В этом случае не кодируйте y в one-hot для RandomForestClassifier. Оставьте целевую переменную в исходном виде — с метками классов; scikit-learn обработает её корректно.

import pandas as pd
import numpy as np

# Загружаем данные
tbl = pd.read_csv("train.csv")
X_tr = tbl.iloc[:, 1:-1].values
y_tr = tbl.iloc[:, [-1]].values  # Оставляем метки как есть

tbl = pd.read_csv("test.csv")
X_te = tbl.iloc[:, 1:].values

# Импутация
from sklearn.impute import SimpleImputer
imput = SimpleImputer(missing_values=np.nan, strategy="most_frequent")
imput.fit(X_tr[:, :])
X_tr[:, :] = imput.transform(X_tr[:, :])
X_te[:, :] = imput.transform(X_te[:, :])

# Определяем числовые и категориальные столбцы
num_idx = []
cat_idx = []
for k, val in enumerate(X_tr[0]):
    if isinstance(val, int) or isinstance(val, float):
        num_idx.append(k)
    elif isinstance(val, str):
        cat_idx.append(k)

# Кодируем только категориальные признаки
from sklearn.compose import ColumnTransformer
from sklearn.preprocessing import OneHotEncoder

enc_x = ColumnTransformer(
    transformers=[('ohe', OneHotEncoder(), cat_idx)],
    remainder='passthrough'
)
X_tr = np.array(enc_x.fit_transform(X_tr))
X_te = np.array(enc_x.transform(X_te))

# Масштабируем числовые признаки
from sklearn.preprocessing import StandardScaler
std = StandardScaler()
X_tr[:, num_idx] = std.fit_transform(X_tr[:, num_idx])
X_te[:, num_idx] = std.transform(X_te[:, num_idx])

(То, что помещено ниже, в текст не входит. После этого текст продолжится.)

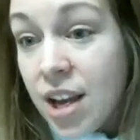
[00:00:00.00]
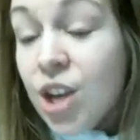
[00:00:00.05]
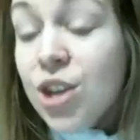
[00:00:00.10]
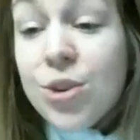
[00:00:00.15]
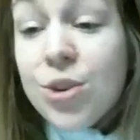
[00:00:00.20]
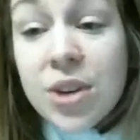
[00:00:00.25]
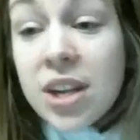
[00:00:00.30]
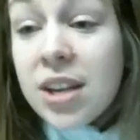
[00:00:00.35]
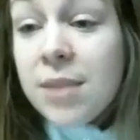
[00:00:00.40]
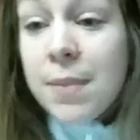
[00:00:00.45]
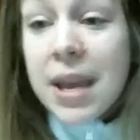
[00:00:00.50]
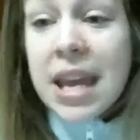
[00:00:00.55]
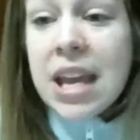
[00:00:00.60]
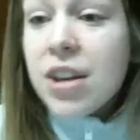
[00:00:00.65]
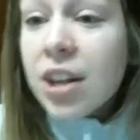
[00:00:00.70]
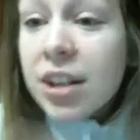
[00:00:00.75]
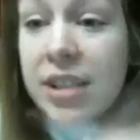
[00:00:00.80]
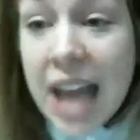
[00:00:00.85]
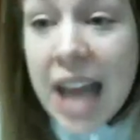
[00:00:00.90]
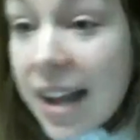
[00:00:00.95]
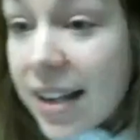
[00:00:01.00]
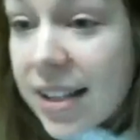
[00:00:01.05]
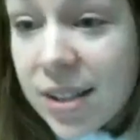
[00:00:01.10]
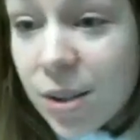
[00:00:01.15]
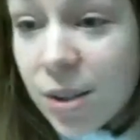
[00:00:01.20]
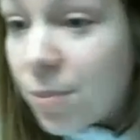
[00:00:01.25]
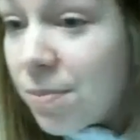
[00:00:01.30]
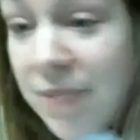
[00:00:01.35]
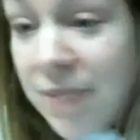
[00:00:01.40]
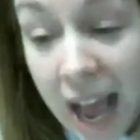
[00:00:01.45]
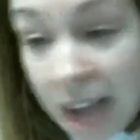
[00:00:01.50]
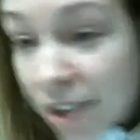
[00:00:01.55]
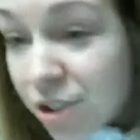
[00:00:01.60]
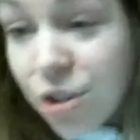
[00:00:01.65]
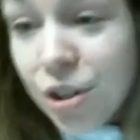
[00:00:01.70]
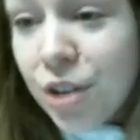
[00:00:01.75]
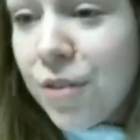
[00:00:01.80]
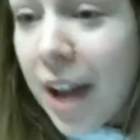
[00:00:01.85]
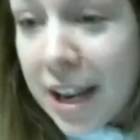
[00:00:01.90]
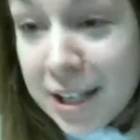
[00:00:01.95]
You could meet your next
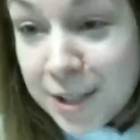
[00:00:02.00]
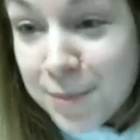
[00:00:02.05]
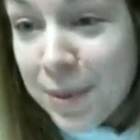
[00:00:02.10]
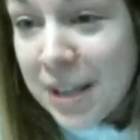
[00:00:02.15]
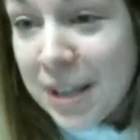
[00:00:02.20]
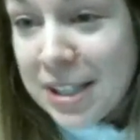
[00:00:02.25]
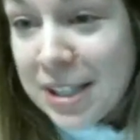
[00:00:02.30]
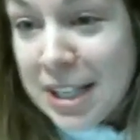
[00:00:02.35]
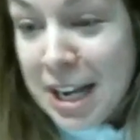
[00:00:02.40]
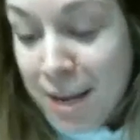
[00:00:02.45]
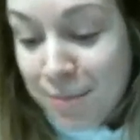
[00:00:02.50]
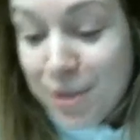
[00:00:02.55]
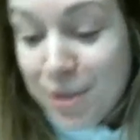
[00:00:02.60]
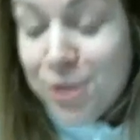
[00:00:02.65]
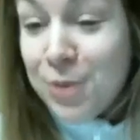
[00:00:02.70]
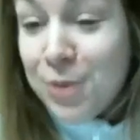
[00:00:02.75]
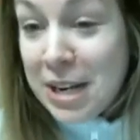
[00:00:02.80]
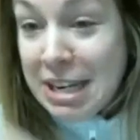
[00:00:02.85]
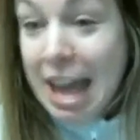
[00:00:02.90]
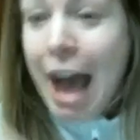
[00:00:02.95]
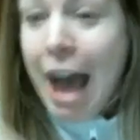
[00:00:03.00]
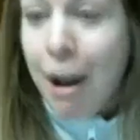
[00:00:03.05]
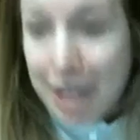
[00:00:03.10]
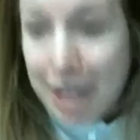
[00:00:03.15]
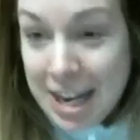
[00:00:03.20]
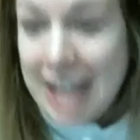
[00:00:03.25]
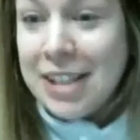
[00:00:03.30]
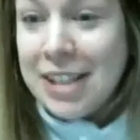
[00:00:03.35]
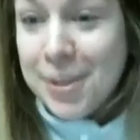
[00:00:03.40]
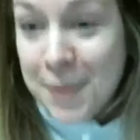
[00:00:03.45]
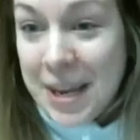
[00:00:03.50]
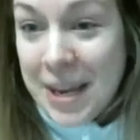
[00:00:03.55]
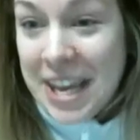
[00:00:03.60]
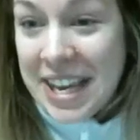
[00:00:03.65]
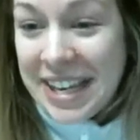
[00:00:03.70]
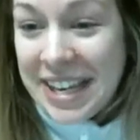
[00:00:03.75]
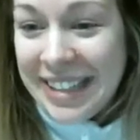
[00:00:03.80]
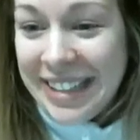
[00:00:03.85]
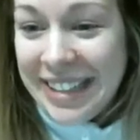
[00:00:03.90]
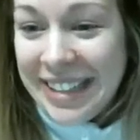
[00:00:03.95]
national vice president between now and next week,
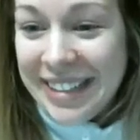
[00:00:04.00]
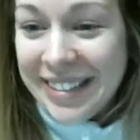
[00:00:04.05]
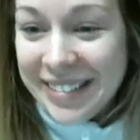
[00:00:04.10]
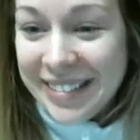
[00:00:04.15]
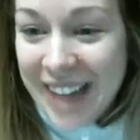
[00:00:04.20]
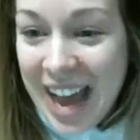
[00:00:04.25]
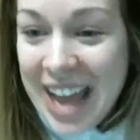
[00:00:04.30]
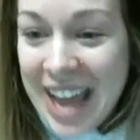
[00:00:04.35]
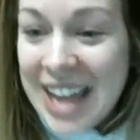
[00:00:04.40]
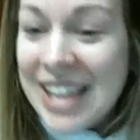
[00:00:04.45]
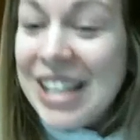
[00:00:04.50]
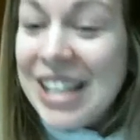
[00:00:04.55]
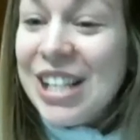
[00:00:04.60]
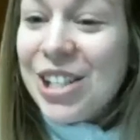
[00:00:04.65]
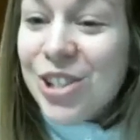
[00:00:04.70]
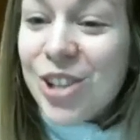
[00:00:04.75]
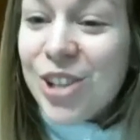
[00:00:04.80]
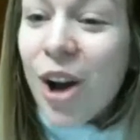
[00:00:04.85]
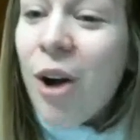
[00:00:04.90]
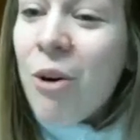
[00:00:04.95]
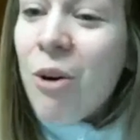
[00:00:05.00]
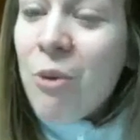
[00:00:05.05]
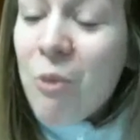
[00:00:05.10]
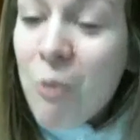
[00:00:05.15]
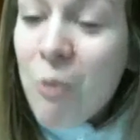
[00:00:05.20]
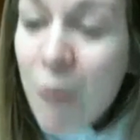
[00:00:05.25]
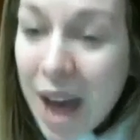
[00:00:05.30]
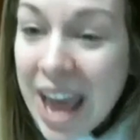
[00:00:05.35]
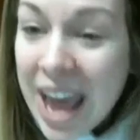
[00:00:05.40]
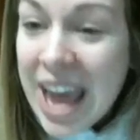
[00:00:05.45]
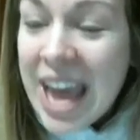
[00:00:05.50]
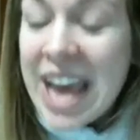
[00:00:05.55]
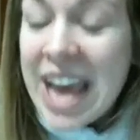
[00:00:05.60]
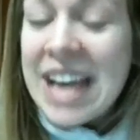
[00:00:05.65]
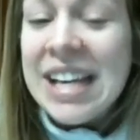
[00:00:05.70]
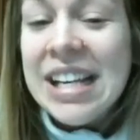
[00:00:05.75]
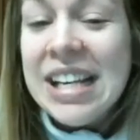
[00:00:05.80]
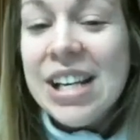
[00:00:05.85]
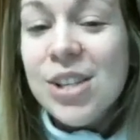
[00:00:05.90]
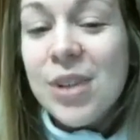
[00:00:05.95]
right? Don't wait.
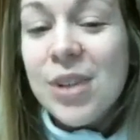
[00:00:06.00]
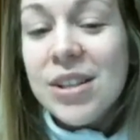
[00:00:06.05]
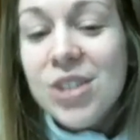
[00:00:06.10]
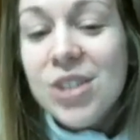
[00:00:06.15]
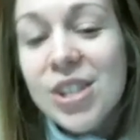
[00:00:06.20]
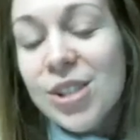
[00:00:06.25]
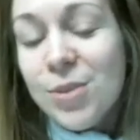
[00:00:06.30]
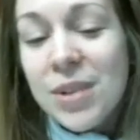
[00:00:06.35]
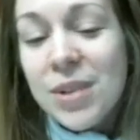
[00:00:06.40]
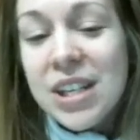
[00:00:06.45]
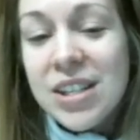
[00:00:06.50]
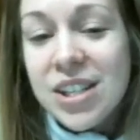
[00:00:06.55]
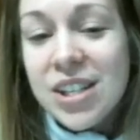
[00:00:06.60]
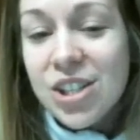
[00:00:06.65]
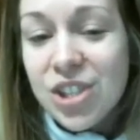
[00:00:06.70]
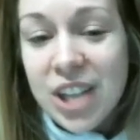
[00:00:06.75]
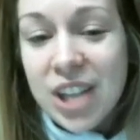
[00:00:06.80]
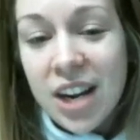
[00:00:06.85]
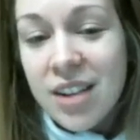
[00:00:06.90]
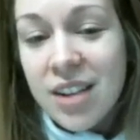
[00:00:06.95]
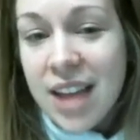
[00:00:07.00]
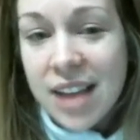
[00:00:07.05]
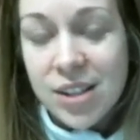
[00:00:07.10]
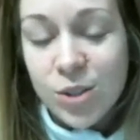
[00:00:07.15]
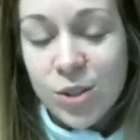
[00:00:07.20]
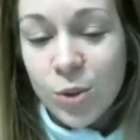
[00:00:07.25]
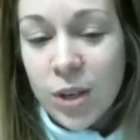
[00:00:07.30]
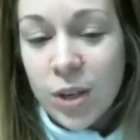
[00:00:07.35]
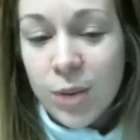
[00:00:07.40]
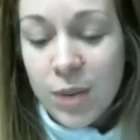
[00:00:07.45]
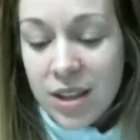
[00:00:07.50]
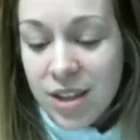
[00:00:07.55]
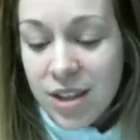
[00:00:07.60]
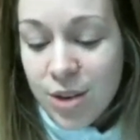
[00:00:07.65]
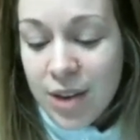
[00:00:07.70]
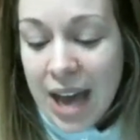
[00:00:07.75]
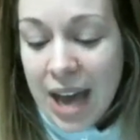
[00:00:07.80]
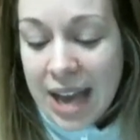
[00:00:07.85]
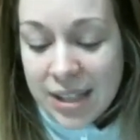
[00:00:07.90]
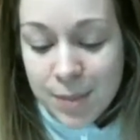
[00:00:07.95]
So I just wanted to share that story with you
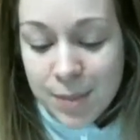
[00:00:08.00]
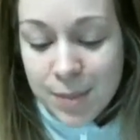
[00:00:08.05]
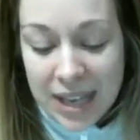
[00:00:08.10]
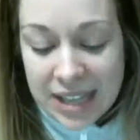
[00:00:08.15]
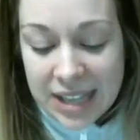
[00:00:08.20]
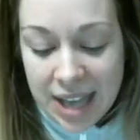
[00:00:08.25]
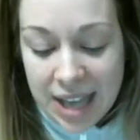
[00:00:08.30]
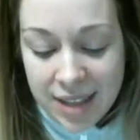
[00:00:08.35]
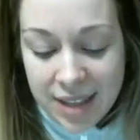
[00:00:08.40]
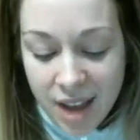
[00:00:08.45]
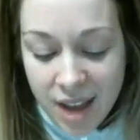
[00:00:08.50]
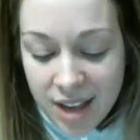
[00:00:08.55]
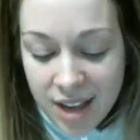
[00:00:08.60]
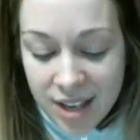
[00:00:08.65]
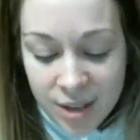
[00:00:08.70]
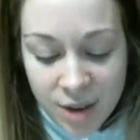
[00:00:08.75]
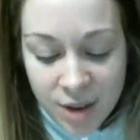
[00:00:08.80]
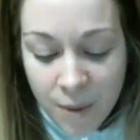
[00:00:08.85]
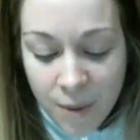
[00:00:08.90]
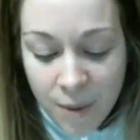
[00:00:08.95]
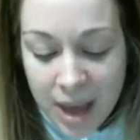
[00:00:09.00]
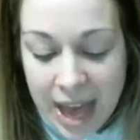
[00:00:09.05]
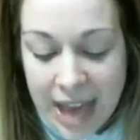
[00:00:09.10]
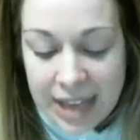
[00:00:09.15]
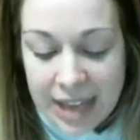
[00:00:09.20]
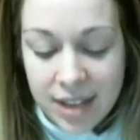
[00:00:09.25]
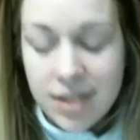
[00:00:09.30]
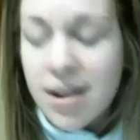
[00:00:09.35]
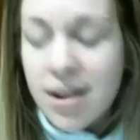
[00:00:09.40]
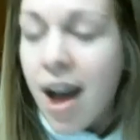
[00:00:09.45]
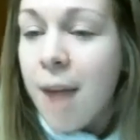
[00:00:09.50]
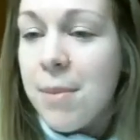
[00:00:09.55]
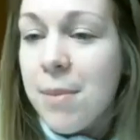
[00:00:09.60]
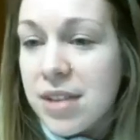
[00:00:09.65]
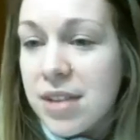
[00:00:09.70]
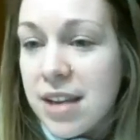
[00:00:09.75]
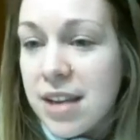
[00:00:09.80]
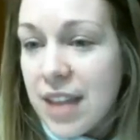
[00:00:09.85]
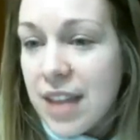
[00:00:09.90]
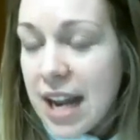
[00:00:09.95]
guys, because I thought, you know what? I cannot
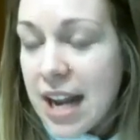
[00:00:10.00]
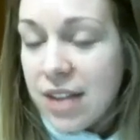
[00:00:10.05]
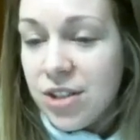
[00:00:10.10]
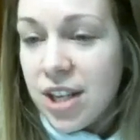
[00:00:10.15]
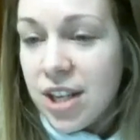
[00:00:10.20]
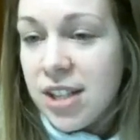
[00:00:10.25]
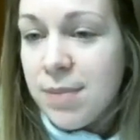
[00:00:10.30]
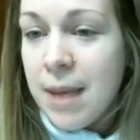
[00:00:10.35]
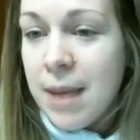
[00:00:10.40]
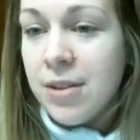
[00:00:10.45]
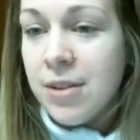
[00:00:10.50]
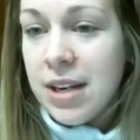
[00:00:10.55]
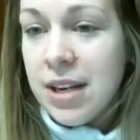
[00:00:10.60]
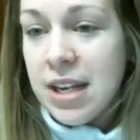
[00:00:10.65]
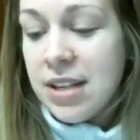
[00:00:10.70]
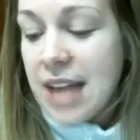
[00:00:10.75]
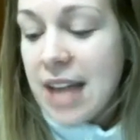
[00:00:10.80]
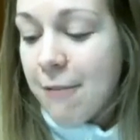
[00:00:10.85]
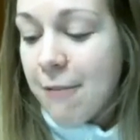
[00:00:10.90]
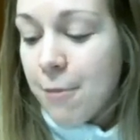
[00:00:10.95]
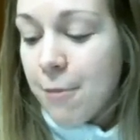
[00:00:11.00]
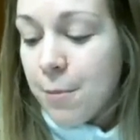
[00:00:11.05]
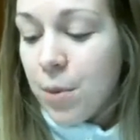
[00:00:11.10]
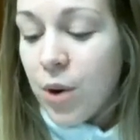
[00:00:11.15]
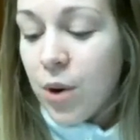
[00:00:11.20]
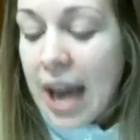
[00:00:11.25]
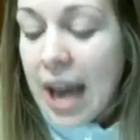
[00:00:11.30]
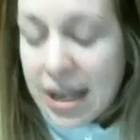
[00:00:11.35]
believe that I just met Rita Davenport.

# Обучаем классификатор на метках
from sklearn.ensemble import RandomForestClassifier
rf = RandomForestClassifier(n_estimators=500, max_depth=25, random_state=42)
rf.fit(X_tr, y_tr)

# Предсказываем метки классов напрямую
y_hat = rf.predict(X_te)
print(f"y_hat: {y_hat}")

Если кодировщики признаков встречают в X_te ранее невидимые категории, они завершатся с ошибкой. Убедитесь, что категории, присутствующие в тестовом наборе, покрыты обучающими данными. В примере ниже обучающий фрагмент содержит все классы удобрений, встречающиеся в тестовом, поэтому кодирование проходит без проблем.

id,Temparature,Humidity,Moisture,Soil Type,Crop Type,Nitrogen,Potassium,Phosphorous,Fertilizer Name
0,37,70,36,Clayey,Sugarcane,36,4,5,28-28
1,27,69,65,Sandy,Millets,30,6,18,28-28
2,29,63,32,Sandy,Millets,24,12,16,17-17-17
3,35,62,54,Sandy,Barley,39,12,4,10-26-26
4,35,58,43,Red,Paddy,37,2,16,DAP
5,30,59,29,Red,Pulses,10,0,9,20-20
6,27,62,53,Sandy,Paddy,26,15,22,28-28
7,36,62,44,Red,Pulses,30,12,35,14-35-14
8,36,51,32,Loamy,Tobacco,19,17,29,17-17-17
9,28,50,35,Red,Tobacco,25,12,16,20-20
10,30,45,35,Black,Ground Nuts,20,2,19,28-28
11,25,69,42,Black,Wheat,25,12,26,30-30

Почему это важно

Непреднамеренное преобразование многоклассовой задачи в multilabel или multi-output из‑за кодирования цели может скрыть проблемы во время обучения и привести к вводящим в заблуждение предсказаниям. Для RandomForestClassifier в режиме классификации держите y в виде меток; scikit‑learn корректно обработает цель без ручного one-hot кодирования. Для признаков строковые значения допустимы — OneHotEncoder превратит их в числовые массивы перед подачей в модель. Практический совет при отладке — прогонять конвейер на небольшом, хорошо знакомом наборе данных, чтобы проверить ожидаемое поведение, и убедиться, что обучающие категории покрывают категории в тестовом сплите.

Итоги

Если RandomForestClassifier возвращает столбец нулей или один и тот же класс, сначала проверьте, не кодировали ли вы целевую переменную в one-hot. Решение простое: передавайте в fit вектор меток напрямую и позвольте библиотеке самой обработать цель. One-hot оставляйте для категориальных признаков, следите за покрытием категорий между train и test и валидируйте пайплайн на небольшом поднаборе, чтобы заранее замечать ошибки в настройке.